■ What you will do
All of the data must be returned word for word.

== Segment start ==

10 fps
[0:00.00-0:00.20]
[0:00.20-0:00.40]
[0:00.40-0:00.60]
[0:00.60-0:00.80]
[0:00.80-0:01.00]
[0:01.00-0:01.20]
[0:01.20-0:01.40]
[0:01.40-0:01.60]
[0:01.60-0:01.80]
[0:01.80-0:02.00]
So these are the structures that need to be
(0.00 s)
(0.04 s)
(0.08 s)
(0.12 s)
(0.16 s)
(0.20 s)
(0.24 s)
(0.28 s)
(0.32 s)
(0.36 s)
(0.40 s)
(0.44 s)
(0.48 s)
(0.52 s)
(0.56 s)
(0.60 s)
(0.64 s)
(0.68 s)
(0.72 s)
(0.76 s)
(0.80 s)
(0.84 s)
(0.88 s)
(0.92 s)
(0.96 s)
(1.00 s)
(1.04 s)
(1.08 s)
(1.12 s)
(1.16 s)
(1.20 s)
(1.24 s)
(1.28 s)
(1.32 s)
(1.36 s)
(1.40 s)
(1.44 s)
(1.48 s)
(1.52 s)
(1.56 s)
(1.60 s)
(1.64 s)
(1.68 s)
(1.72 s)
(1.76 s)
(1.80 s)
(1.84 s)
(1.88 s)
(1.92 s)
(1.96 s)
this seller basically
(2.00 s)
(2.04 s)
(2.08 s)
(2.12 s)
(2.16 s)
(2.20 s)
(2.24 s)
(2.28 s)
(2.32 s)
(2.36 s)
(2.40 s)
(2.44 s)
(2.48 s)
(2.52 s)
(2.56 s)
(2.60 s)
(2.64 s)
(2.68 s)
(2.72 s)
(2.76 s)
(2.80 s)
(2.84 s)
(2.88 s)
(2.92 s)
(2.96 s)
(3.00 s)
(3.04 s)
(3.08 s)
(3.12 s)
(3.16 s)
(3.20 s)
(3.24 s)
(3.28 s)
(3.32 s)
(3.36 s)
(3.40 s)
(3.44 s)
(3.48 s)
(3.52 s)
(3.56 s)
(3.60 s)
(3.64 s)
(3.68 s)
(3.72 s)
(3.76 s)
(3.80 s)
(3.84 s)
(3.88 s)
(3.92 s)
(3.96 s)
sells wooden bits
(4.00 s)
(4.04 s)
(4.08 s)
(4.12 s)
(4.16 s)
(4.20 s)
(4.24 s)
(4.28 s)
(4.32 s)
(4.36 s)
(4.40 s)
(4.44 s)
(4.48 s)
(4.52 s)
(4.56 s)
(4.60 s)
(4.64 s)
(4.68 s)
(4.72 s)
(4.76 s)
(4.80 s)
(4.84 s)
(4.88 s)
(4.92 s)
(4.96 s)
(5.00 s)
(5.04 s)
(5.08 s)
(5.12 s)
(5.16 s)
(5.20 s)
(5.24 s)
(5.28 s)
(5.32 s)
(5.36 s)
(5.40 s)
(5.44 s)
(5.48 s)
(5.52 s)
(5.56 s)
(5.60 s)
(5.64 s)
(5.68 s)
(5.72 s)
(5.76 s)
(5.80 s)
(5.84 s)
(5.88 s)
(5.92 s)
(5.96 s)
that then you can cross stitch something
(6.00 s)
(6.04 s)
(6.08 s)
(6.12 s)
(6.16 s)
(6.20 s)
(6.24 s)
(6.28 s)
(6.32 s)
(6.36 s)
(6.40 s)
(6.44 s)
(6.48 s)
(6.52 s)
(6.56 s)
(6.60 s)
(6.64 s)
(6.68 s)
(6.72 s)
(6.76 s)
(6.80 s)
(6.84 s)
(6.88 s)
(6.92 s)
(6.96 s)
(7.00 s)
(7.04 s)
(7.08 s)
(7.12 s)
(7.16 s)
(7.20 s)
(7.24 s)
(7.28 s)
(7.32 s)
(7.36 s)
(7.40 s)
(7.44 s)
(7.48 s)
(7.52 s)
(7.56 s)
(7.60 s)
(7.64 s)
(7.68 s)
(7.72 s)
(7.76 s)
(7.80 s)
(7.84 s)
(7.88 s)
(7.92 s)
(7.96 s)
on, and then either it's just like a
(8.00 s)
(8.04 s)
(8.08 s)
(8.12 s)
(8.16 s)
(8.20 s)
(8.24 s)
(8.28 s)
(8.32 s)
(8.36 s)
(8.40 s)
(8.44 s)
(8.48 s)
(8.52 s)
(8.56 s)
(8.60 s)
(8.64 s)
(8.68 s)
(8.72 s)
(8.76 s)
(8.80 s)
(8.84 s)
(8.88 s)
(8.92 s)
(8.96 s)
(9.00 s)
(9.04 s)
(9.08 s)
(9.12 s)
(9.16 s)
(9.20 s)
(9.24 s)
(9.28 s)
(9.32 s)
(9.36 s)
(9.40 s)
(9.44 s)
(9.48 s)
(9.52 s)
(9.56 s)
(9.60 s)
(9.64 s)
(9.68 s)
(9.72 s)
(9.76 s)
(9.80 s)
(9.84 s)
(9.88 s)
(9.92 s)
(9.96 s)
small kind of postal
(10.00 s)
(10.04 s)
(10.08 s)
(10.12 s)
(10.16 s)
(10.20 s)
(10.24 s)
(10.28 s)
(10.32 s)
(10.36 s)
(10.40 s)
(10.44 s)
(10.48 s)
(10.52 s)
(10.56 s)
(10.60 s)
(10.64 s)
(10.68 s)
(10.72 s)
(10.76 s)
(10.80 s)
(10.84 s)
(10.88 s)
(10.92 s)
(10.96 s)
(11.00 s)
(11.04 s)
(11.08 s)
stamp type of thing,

== Segment end ==

■ Output
10 fps
[0:00.00-0:00.20]
[0:00.20-0:00.40]
[0:00.40-0:00.60]
[0:00.60-0:00.80]
[0:00.80-0:01.00]
[0:01.00-0:01.20]
[0:01.20-0:01.40]
[0:01.40-0:01.60]
[0:01.60-0:01.80]
[0:01.80-0:02.00]
So these are the structures that need to be
(0.00 s)
(0.04 s)
(0.08 s)
(0.12 s)
(0.16 s)
(0.20 s)
(0.24 s)
(0.28 s)
(0.32 s)
(0.36 s)
(0.40 s)
(0.44 s)
(0.48 s)
(0.52 s)
(0.56 s)
(0.60 s)
(0.64 s)
(0.68 s)
(0.72 s)
(0.76 s)
(0.80 s)
(0.84 s)
(0.88 s)
(0.92 s)
(0.96 s)
(1.00 s)
(1.04 s)
(1.08 s)
(1.12 s)
(1.16 s)
(1.20 s)
(1.24 s)
(1.28 s)
(1.32 s)
(1.36 s)
(1.40 s)
(1.44 s)
(1.48 s)
(1.52 s)
(1.56 s)
(1.60 s)
(1.64 s)
(1.68 s)
(1.72 s)
(1.76 s)
(1.80 s)
(1.84 s)
(1.88 s)
(1.92 s)
(1.96 s)
this seller basically
(2.00 s)
(2.04 s)
(2.08 s)
(2.12 s)
(2.16 s)
(2.20 s)
(2.24 s)
(2.28 s)
(2.32 s)
(2.36 s)
(2.40 s)
(2.44 s)
(2.48 s)
(2.52 s)
(2.56 s)
(2.60 s)
(2.64 s)
(2.68 s)
(2.72 s)
(2.76 s)
(2.80 s)
(2.84 s)
(2.88 s)
(2.92 s)
(2.96 s)
(3.00 s)
(3.04 s)
(3.08 s)
(3.12 s)
(3.16 s)
(3.20 s)
(3.24 s)
(3.28 s)
(3.32 s)
(3.36 s)
(3.40 s)
(3.44 s)
(3.48 s)
(3.52 s)
(3.56 s)
(3.60 s)
(3.64 s)
(3.68 s)
(3.72 s)
(3.76 s)
(3.80 s)
(3.84 s)
(3.88 s)
(3.92 s)
(3.96 s)
sells wooden bits
(4.00 s)
(4.04 s)
(4.08 s)
(4.12 s)
(4.16 s)
(4.20 s)
(4.24 s)
(4.28 s)
(4.32 s)
(4.36 s)
(4.40 s)
(4.44 s)
(4.48 s)
(4.52 s)
(4.56 s)
(4.60 s)
(4.64 s)
(4.68 s)
(4.72 s)
(4.76 s)
(4.80 s)
(4.84 s)
(4.88 s)
(4.92 s)
(4.96 s)
(5.00 s)
(5.04 s)
(5.08 s)
(5.12 s)
(5.16 s)
(5.20 s)
(5.24 s)
(5.28 s)
(5.32 s)
(5.36 s)
(5.40 s)
(5.44 s)
(5.48 s)
(5.52 s)
(5.56 s)
(5.60 s)
(5.64 s)
(5.68 s)
(5.72 s)
(5.76 s)
(5.80 s)
(5.84 s)
(5.88 s)
(5.92 s)
(5.96 s)
that then you can cross stitch something
(6.00 s)
(6.04 s)
(6.08 s)
(6.12 s)
(6.16 s)
(6.20 s)
(6.24 s)
(6.28 s)
(6.32 s)
(6.36 s)
(6.40 s)
(6.44 s)
(6.48 s)
(6.52 s)
(6.56 s)
(6.60 s)
(6.64 s)
(6.68 s)
(6.72 s)
(6.76 s)
(6.80 s)
(6.84 s)
(6.88 s)
(6.92 s)
(6.96 s)
(7.00 s)
(7.04 s)
(7.08 s)
(7.12 s)
(7.16 s)
(7.20 s)
(7.24 s)
(7.28 s)
(7.32 s)
(7.36 s)
(7.40 s)
(7.44 s)
(7.48 s)
(7.52 s)
(7.56 s)
(7.60 s)
(7.64 s)
(7.68 s)
(7.72 s)
(7.76 s)
(7.80 s)
(7.84 s)
(7.88 s)
(7.92 s)
(7.96 s)
on, and then either it's just like a
(8.00 s)
(8.04 s)
(8.08 s)
(8.12 s)
(8.16 s)
(8.20 s)
(8.24 s)
(8.28 s)
(8.32 s)
(8.36 s)
(8.40 s)
(8.44 s)
(8.48 s)
(8.52 s)
(8.56 s)
(8.60 s)
(8.64 s)
(8.68 s)
(8.72 s)
(8.76 s)
(8.80 s)
(8.84 s)
(8.88 s)
(8.92 s)
(8.96 s)
(9.00 s)
(9.04 s)
(9.08 s)
(9.12 s)
(9.16 s)
(9.20 s)
(9.24 s)
(9.28 s)
(9.32 s)
(9.36 s)
(9.40 s)
(9.44 s)
(9.48 s)
(9.52 s)
(9.56 s)
(9.60 s)
(9.64 s)
(9.68 s)
(9.72 s)
(9.76 s)
(9.80 s)
(9.84 s)
(9.88 s)
(9.92 s)
(9.96 s)
small kind of postal
(10.00 s)
(10.04 s)
(10.08 s)
(10.12 s)
(10.16 s)
(10.20 s)
(10.24 s)
(10.28 s)
(10.32 s)
(10.36 s)
(10.40 s)
(10.44 s)
(10.48 s)
(10.52 s)
(10.56 s)
(10.60 s)
(10.64 s)
(10.68 s)
(10.72 s)
(10.76 s)
(10.80 s)
(10.84 s)
(10.88 s)
(10.92 s)
(10.96 s)
(11.00 s)
(11.04 s)
(11.08 s)
stamp type of thing,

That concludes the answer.